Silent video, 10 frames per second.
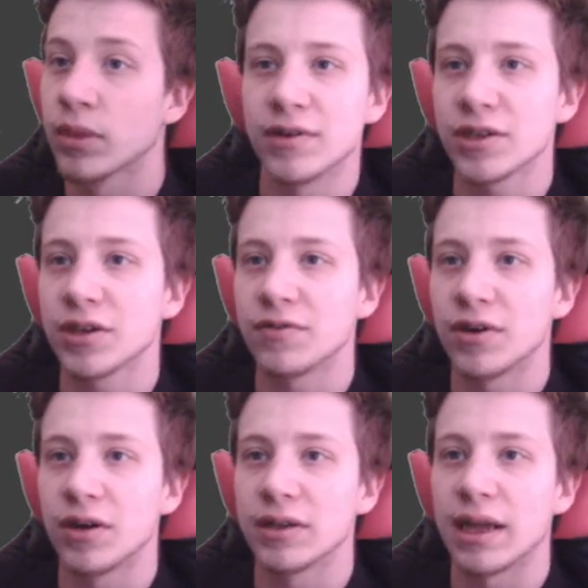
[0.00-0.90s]
First of
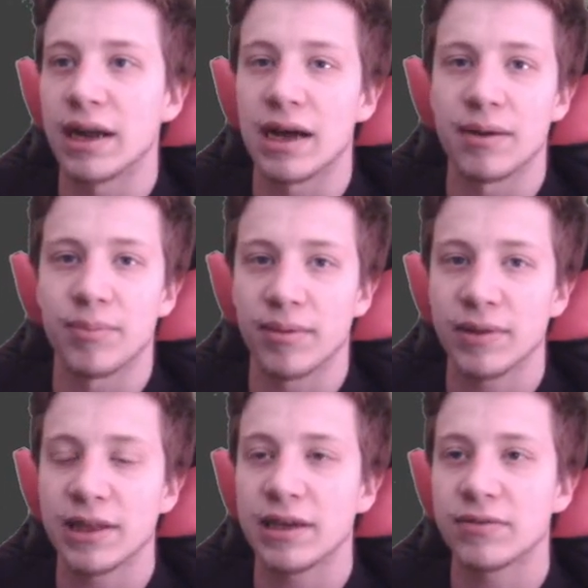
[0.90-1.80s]
all, there are
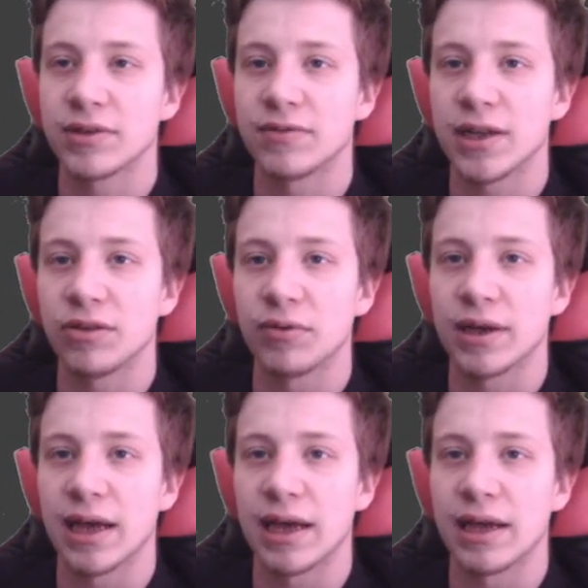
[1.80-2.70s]
primitives where you
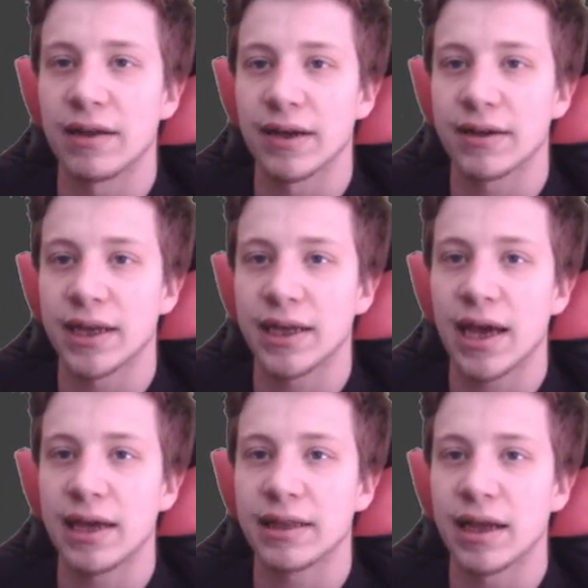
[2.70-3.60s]
can
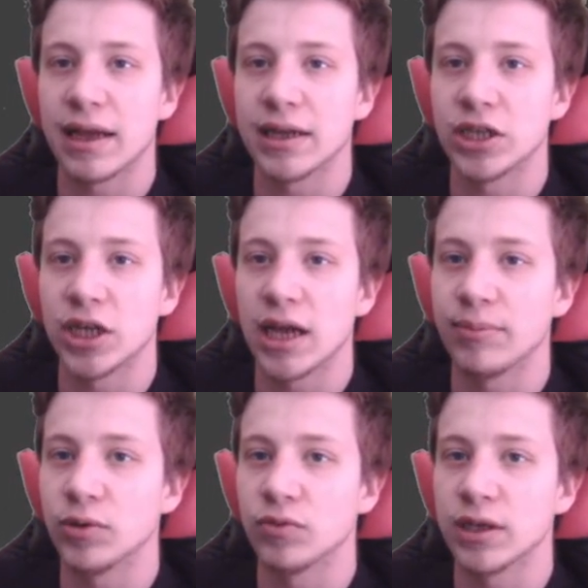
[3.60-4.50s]
create any
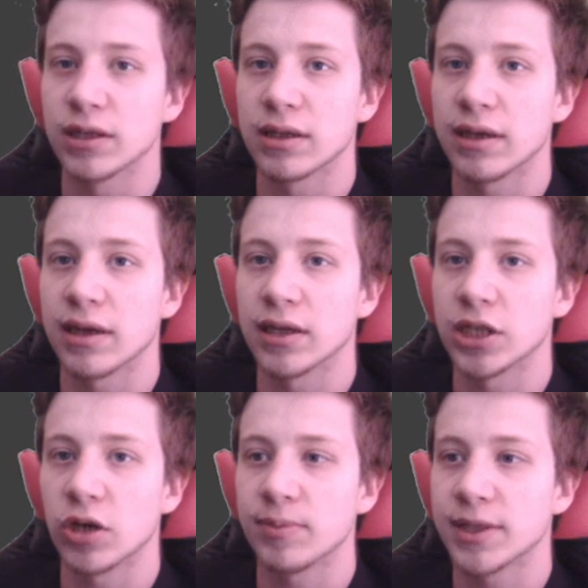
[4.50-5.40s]
shape you need. Here in
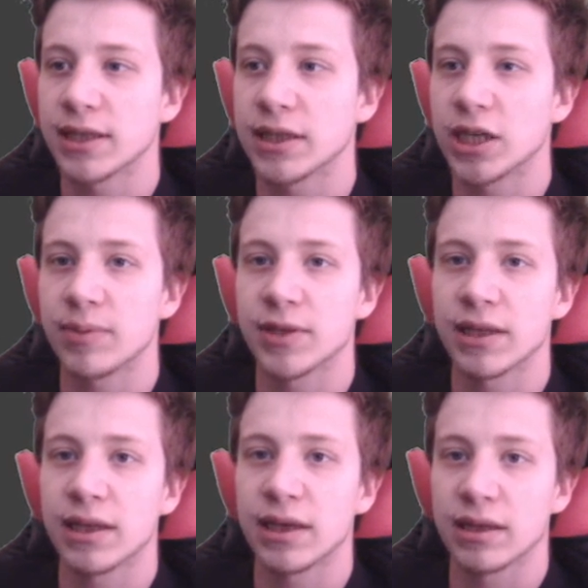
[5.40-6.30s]
shape
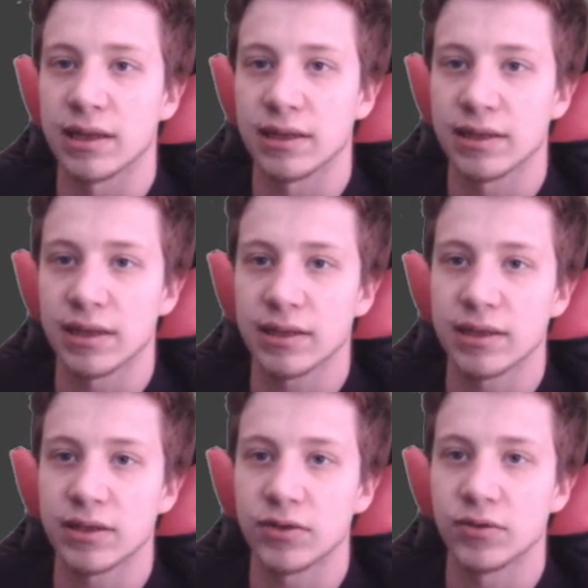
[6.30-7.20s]
setting, let's
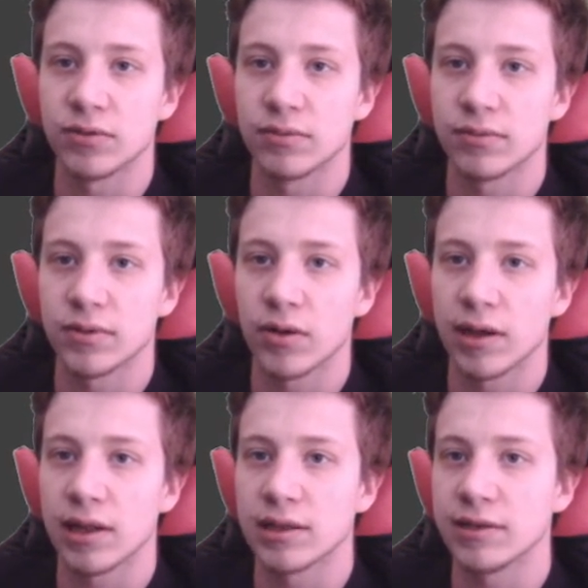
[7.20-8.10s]
select it to,
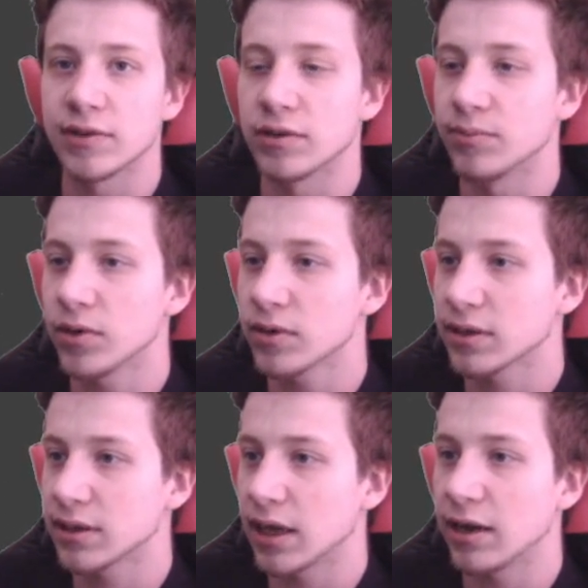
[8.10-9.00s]
okay, let's leave it on
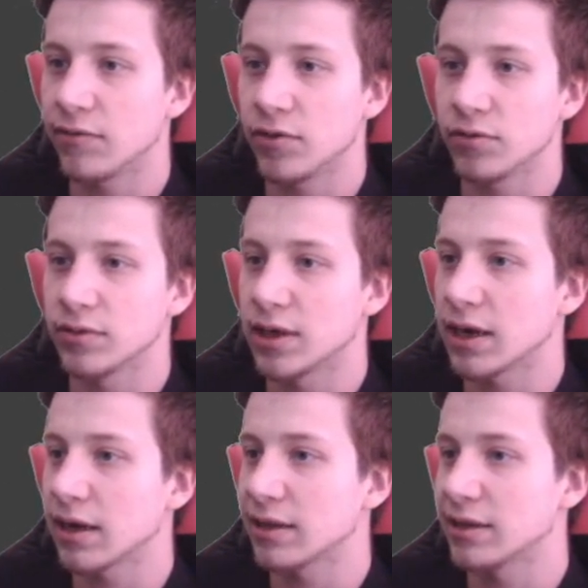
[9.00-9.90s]
box. And if you
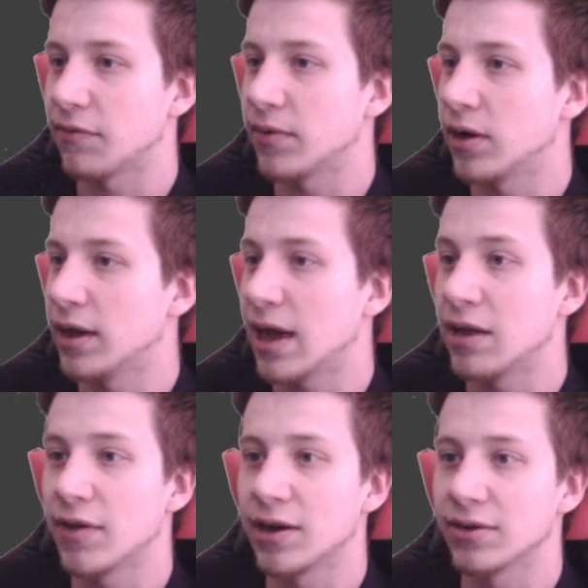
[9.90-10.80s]
drag it
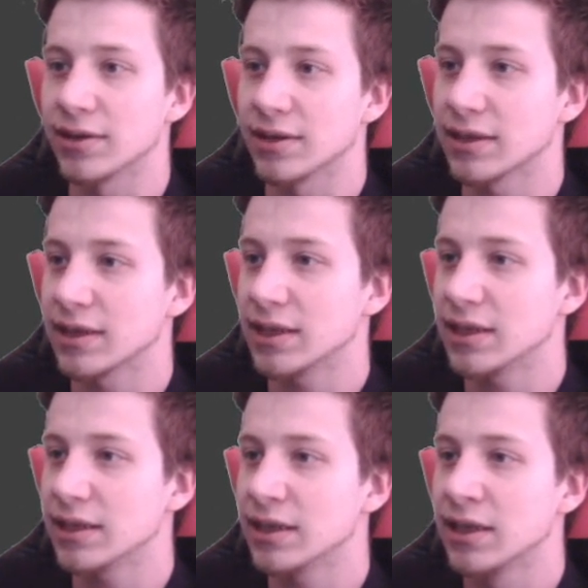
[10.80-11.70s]
anywhere on the
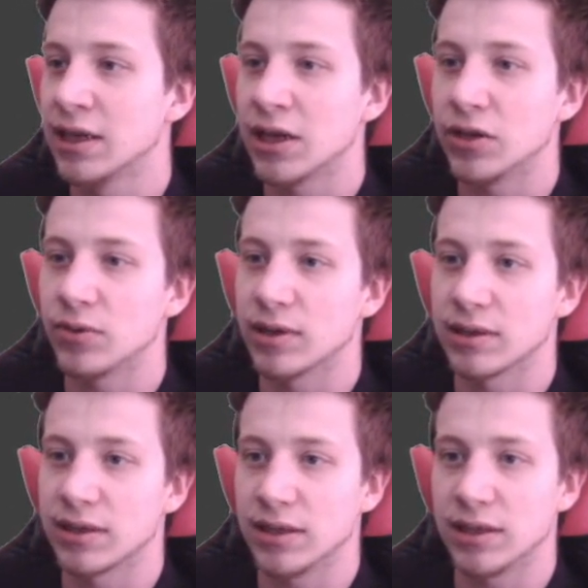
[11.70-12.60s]
screen, you
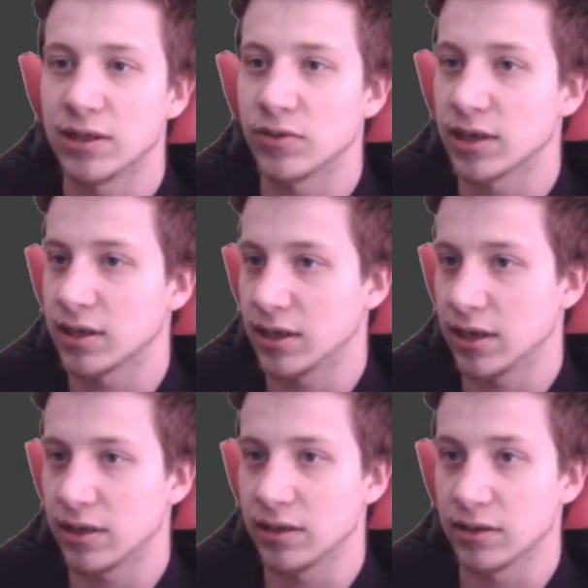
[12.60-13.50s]
can see that you are
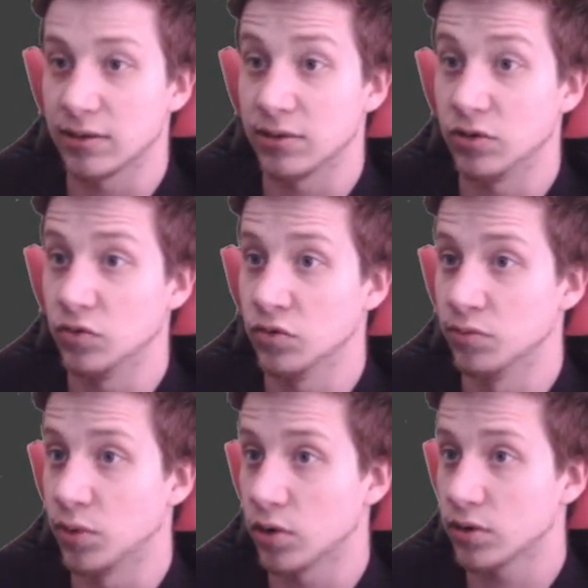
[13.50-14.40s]
creating new
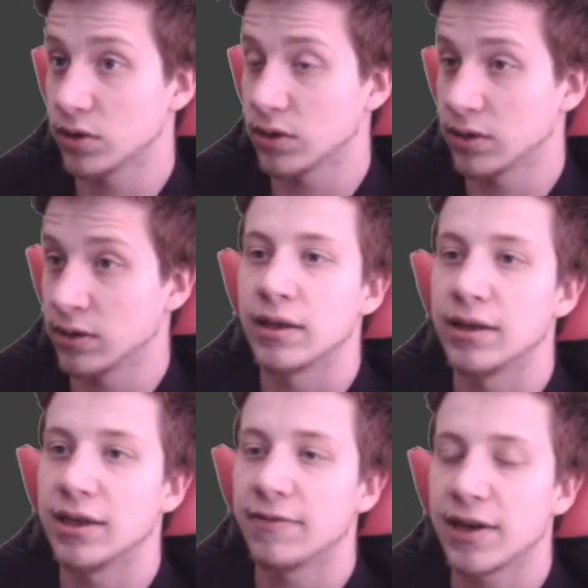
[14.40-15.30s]
box.
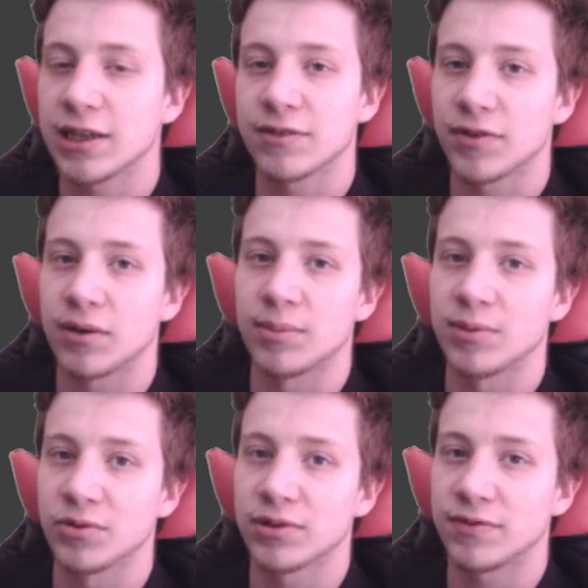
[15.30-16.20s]
The difference from
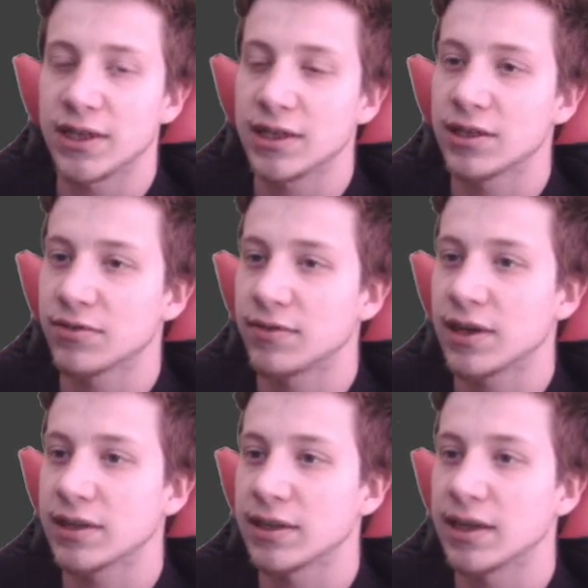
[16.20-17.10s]
most 3D
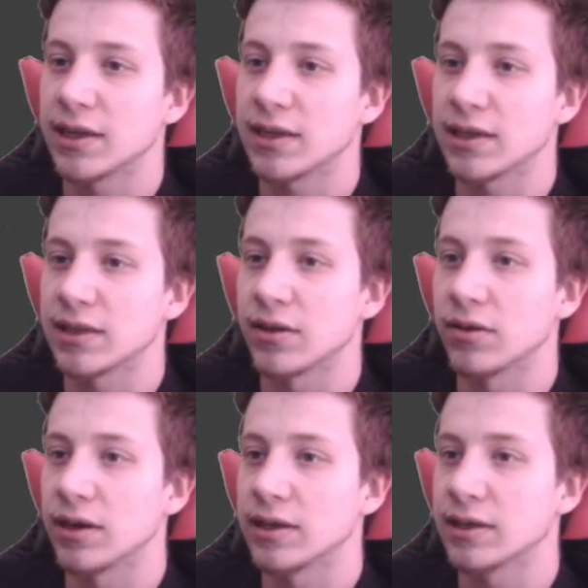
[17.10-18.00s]
softwares is that it is
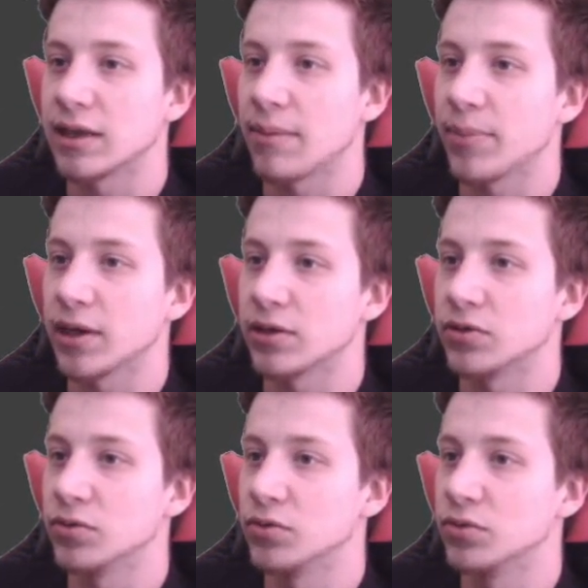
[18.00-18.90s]
already snapping
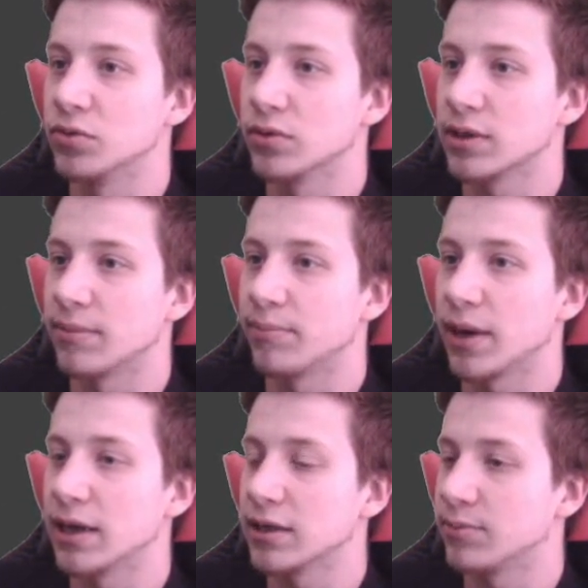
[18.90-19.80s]
to some
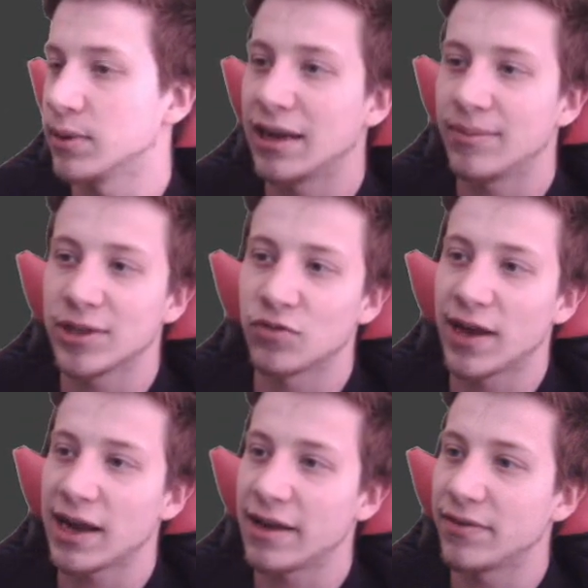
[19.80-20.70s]
planes. That means
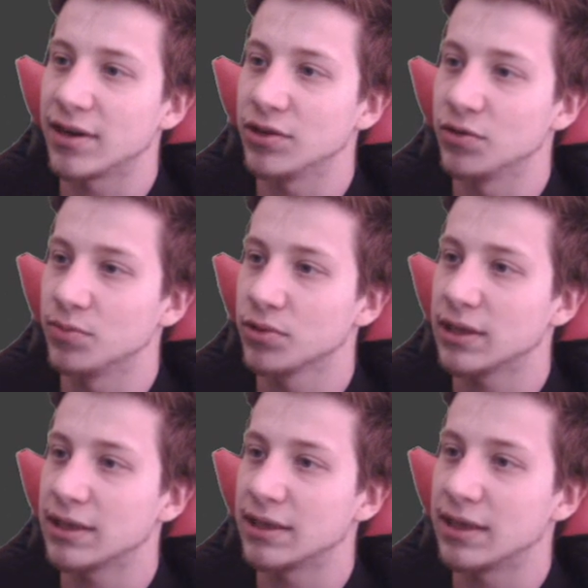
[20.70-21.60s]
wherever you put
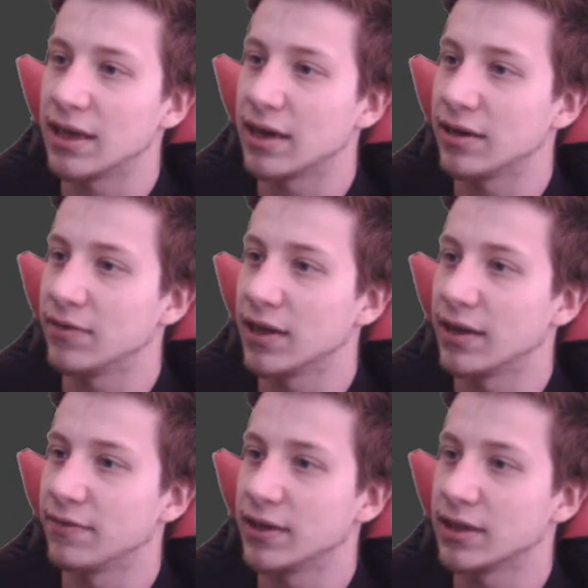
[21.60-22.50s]
it, there it will
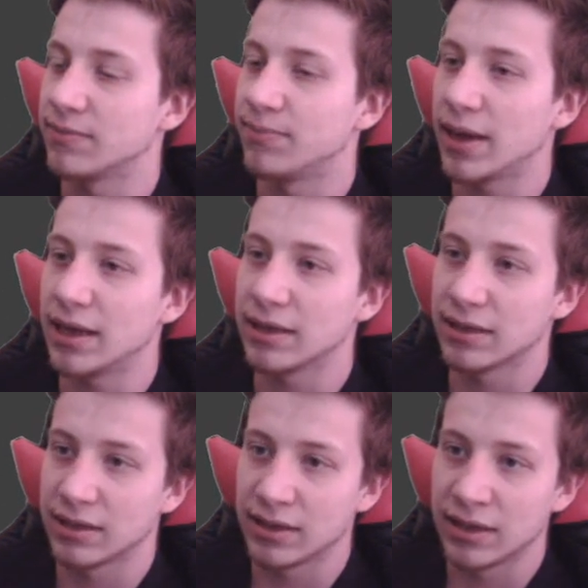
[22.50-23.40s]
have its
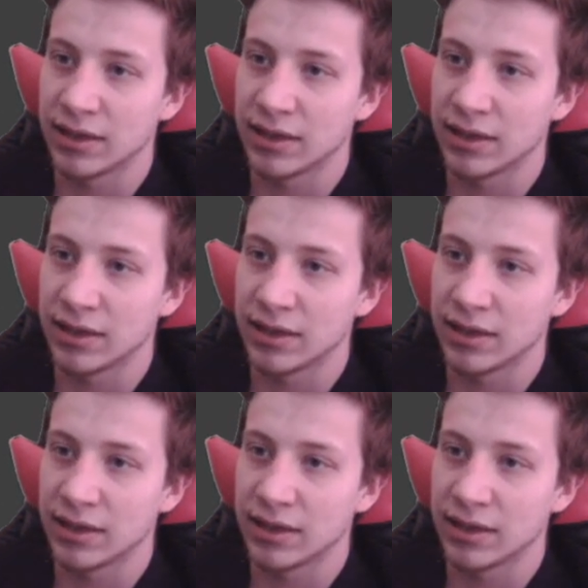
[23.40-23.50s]
base,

*TASK BRIEF*
Every line of the material must be reproduced verbatim; the pictures are to be omitted.

*REPLY*
Silent video, 10 frames per second.
[0.00-0.90s]
First of
[0.90-1.80s]
all, there are
[1.80-2.70s]
primitives where you
[2.70-3.60s]
can
[3.60-4.50s]
create any
[4.50-5.40s]
shape you need. Here in
[5.40-6.30s]
shape
[6.30-7.20s]
setting, let's
[7.20-8.10s]
select it to,
[8.10-9.00s]
okay, let's leave it on
[9.00-9.90s]
box. And if you
[9.90-10.80s]
drag it
[10.80-11.70s]
anywhere on the
[11.70-12.60s]
screen, you
[12.60-13.50s]
can see that you are
[13.50-14.40s]
creating new
[14.40-15.30s]
box.
[15.30-16.20s]
The difference from
[16.20-17.10s]
most 3D
[17.10-18.00s]
softwares is that it is
[18.00-18.90s]
already snapping
[18.90-19.80s]
to some
[19.80-20.70s]
planes. That means
[20.70-21.60s]
wherever you put
[21.60-22.50s]
it, there it will
[22.50-23.40s]
have its
[23.40-23.50s]
base,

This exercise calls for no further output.